Purpose to encourage your children!
We do it everyday. We want to train our children well; we want to teach them how to do things correctly; we are concerned that they use the right words with the right motivation. So we correct them. We do it all the time. Sometimes that seems to be all that we ever say to them.
“No, you can’t throw your toys like that.”
“Honey, you don’t say, ‘I gots it.’ You say ‘I got it.’”
“Don’t say things like that to your sister. It hurts her feelings.”
“That math problem is wrong. You do it this way.”
You get the point.
But we do all this out of a desire to help our children learn, grow and become well-educated adults. Is that wrong? Of course not. However if that kind of correction – even gentle correction – is all they hear each day, they begin to feel like everything they do will need to be fixed. They may not feel like trying.

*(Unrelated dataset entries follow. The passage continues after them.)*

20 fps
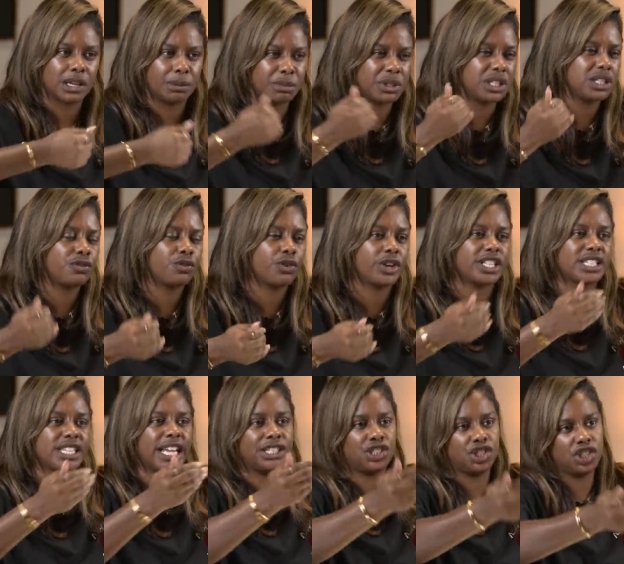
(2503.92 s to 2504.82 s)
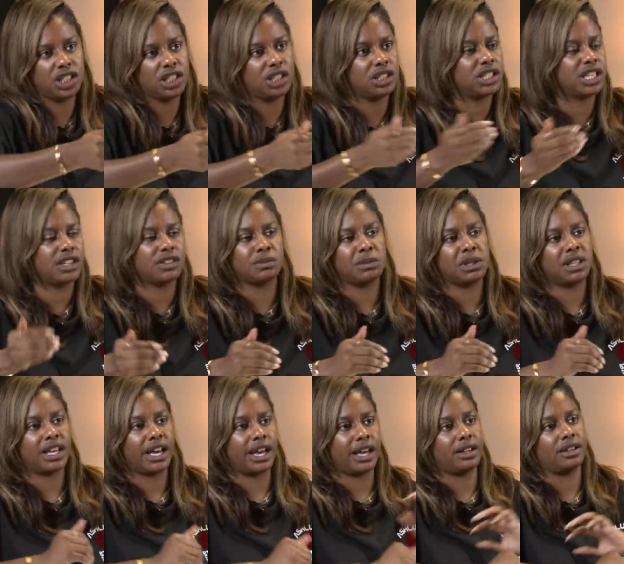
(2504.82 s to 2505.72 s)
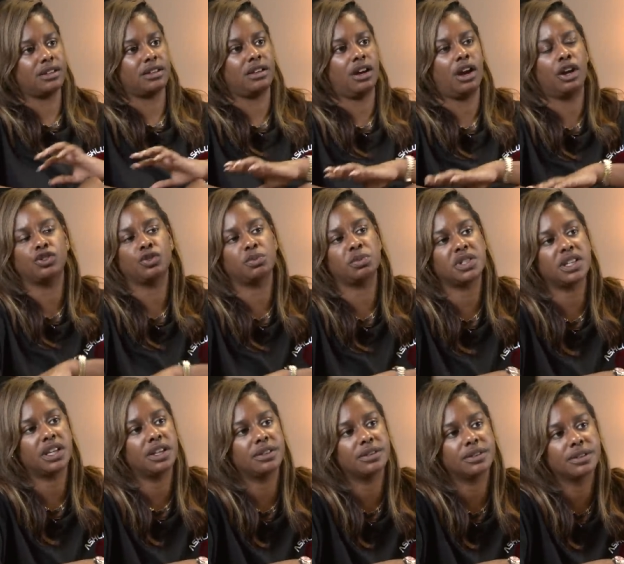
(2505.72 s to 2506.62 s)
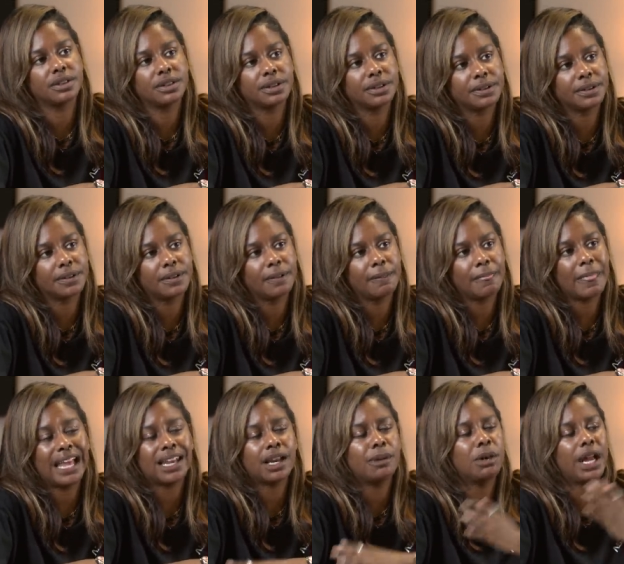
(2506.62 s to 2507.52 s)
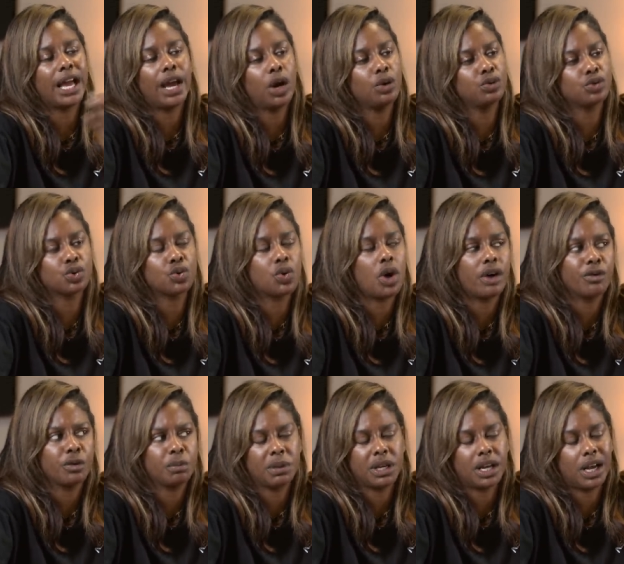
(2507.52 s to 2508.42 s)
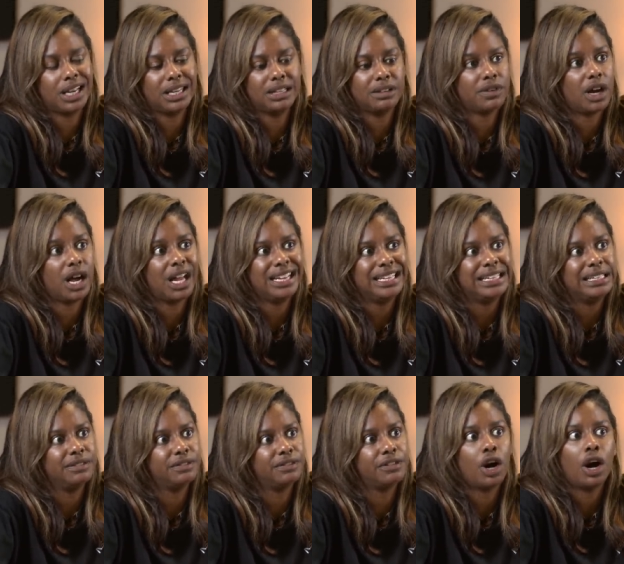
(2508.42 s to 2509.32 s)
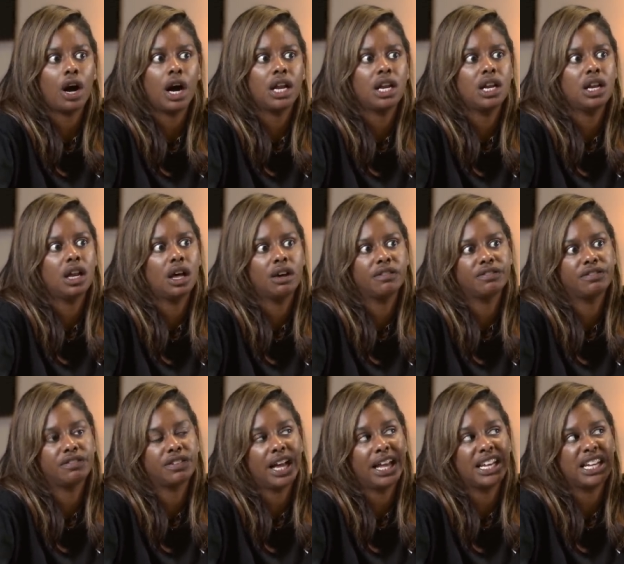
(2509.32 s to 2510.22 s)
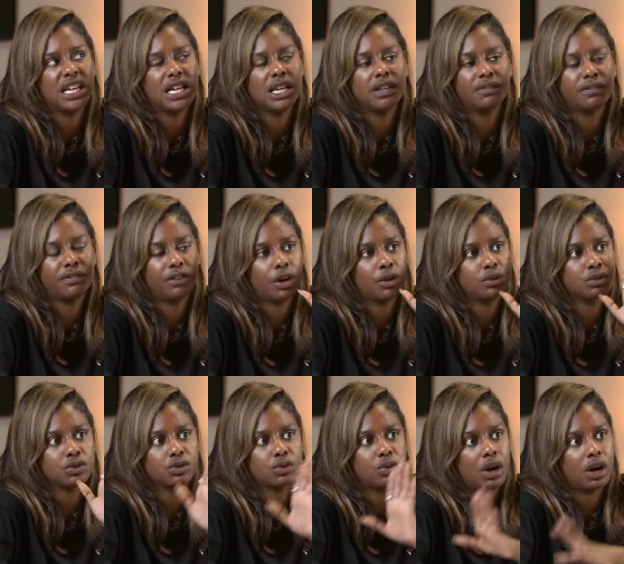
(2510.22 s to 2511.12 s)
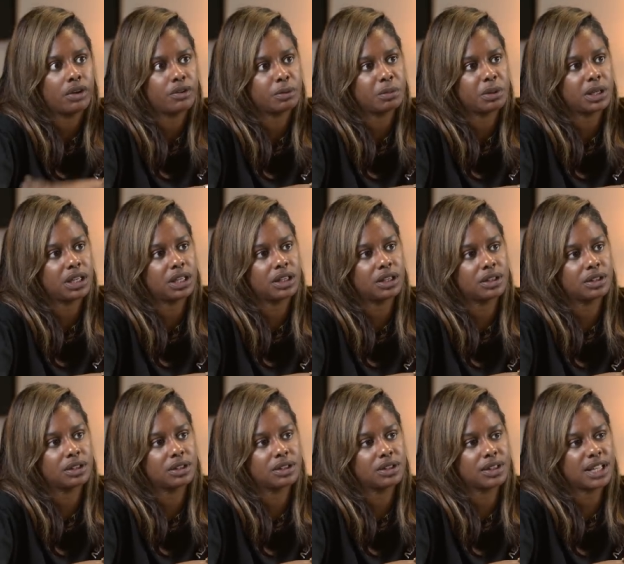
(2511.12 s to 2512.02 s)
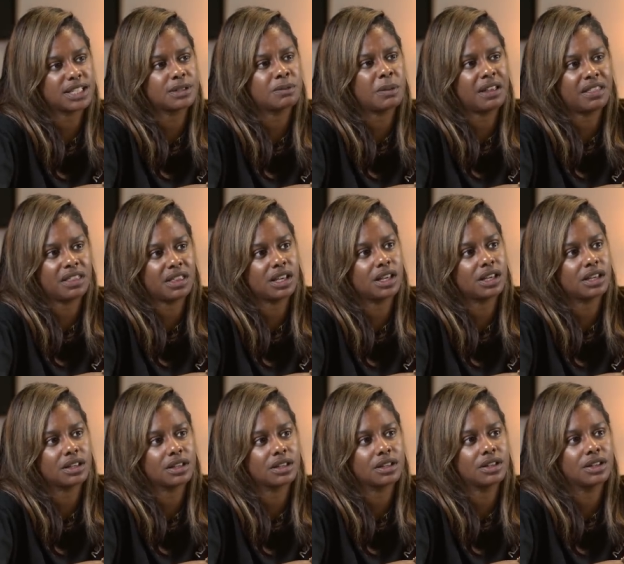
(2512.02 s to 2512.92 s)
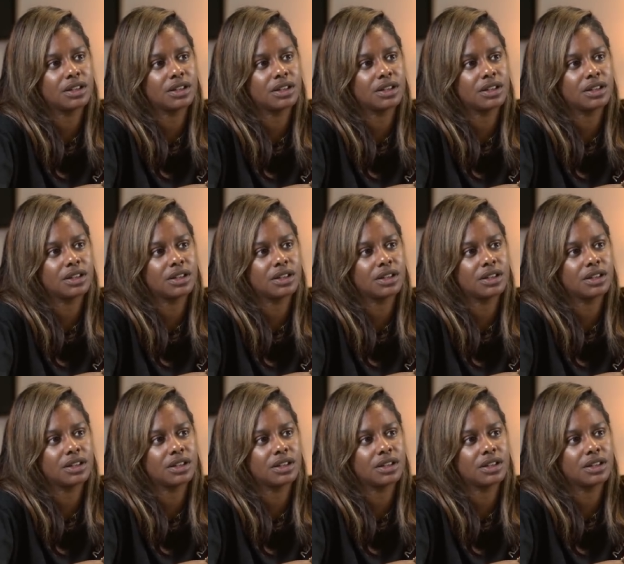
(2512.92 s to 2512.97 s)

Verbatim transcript: somebody's voice, and she gives me that 100%. And I'm like old school R&B. I live, I live, I love, and live for old school R&B. That's my thing.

It is very easy to find the incorrect things our children do. And of course, we need to instruct our children when we see them making mistakes.
But it is much harder to remember to praise them for the things they are doing that are correct. It requires effort and purpose. We need to seek out the right things they are doing and praise them for it. You just don’t know how powerful your words can be to your children. A kind word of encouragement lifts them up and makes them feel able.
Make a point today to seek out something good you see your children doing and let them know about it.
“You were so kind to let your brother play with your toy.”
“I am impressed at how quickly you learned those spelling words!”
Do it each day. And don’t just look for things they have no control over. Saying you are so pretty doesn’t speak to their character or their abilities. Look for behaviors, skills, heart issues and praise them! It will empower them and fill them up!